• _Assignment_
Word for word and without images, transcribe all of the records.

*** Provided entries Section Begins ***

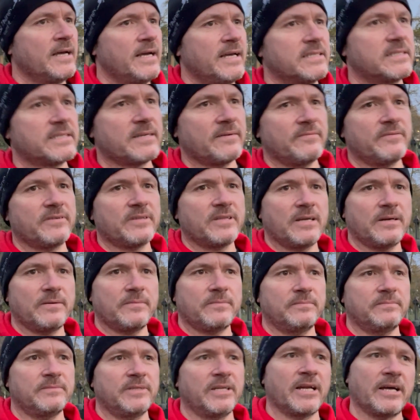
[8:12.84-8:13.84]
it's something that,
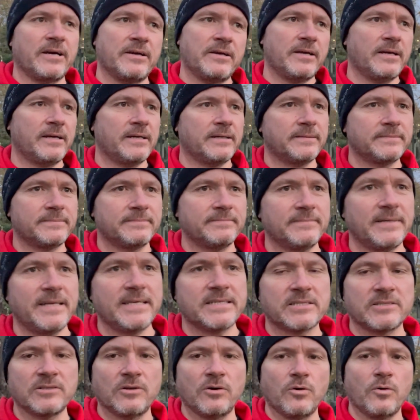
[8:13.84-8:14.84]
you know,
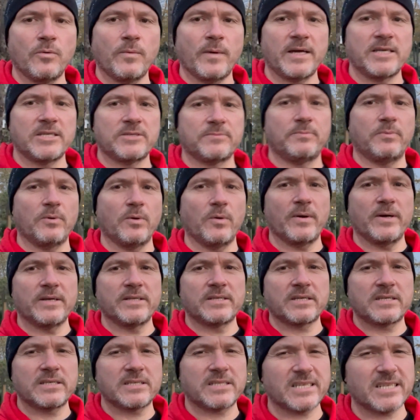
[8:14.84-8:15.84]
isn't always brought
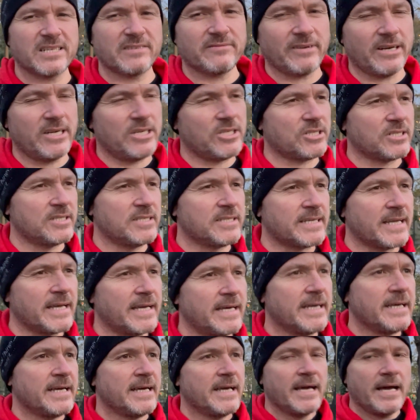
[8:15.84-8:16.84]
into consideration, is it?
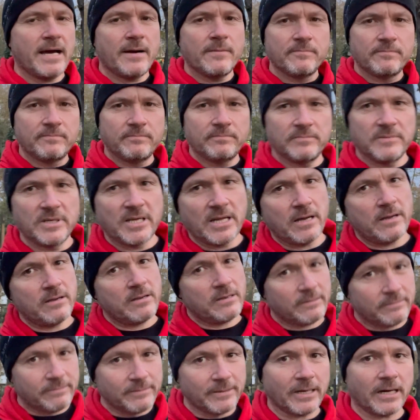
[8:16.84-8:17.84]
And, you know,
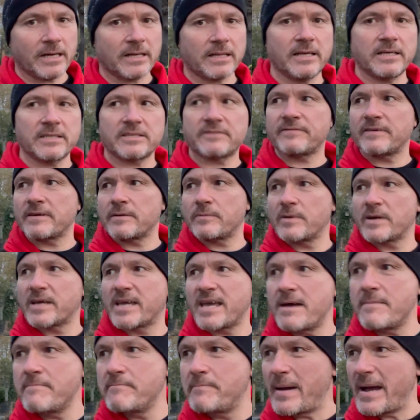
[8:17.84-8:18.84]
I'd like to think we're
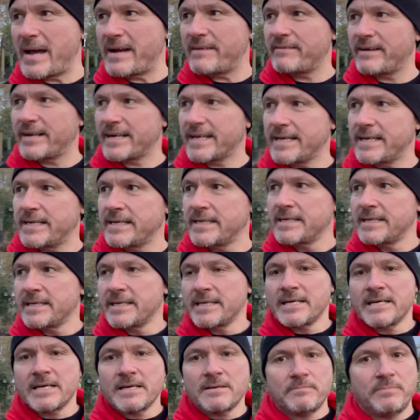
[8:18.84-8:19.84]
getting better at it,
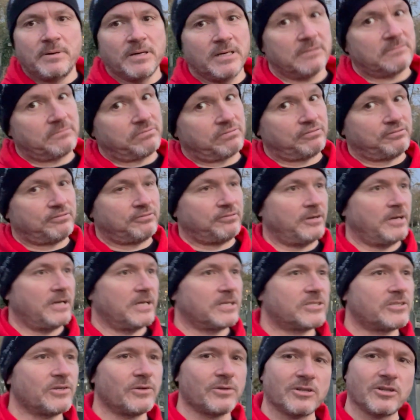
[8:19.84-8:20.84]
but
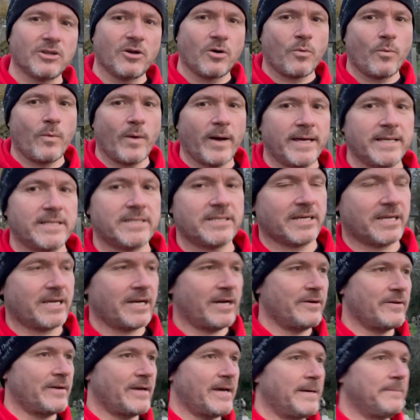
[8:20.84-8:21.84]
still a long way to
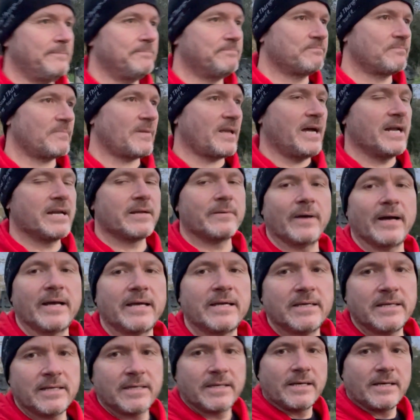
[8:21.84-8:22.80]
go yet. Anyway,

*** Provided entries Section Ends ***

• _Task solution_
[8:12.84-8:13.84]
it's something that,
[8:13.84-8:14.84]
you know,
[8:14.84-8:15.84]
isn't always brought
[8:15.84-8:16.84]
into consideration, is it?
[8:16.84-8:17.84]
And, you know,
[8:17.84-8:18.84]
I'd like to think we're
[8:18.84-8:19.84]
getting better at it,
[8:19.84-8:20.84]
but
[8:20.84-8:21.84]
still a long way to
[8:21.84-8:22.80]
go yet. Anyway,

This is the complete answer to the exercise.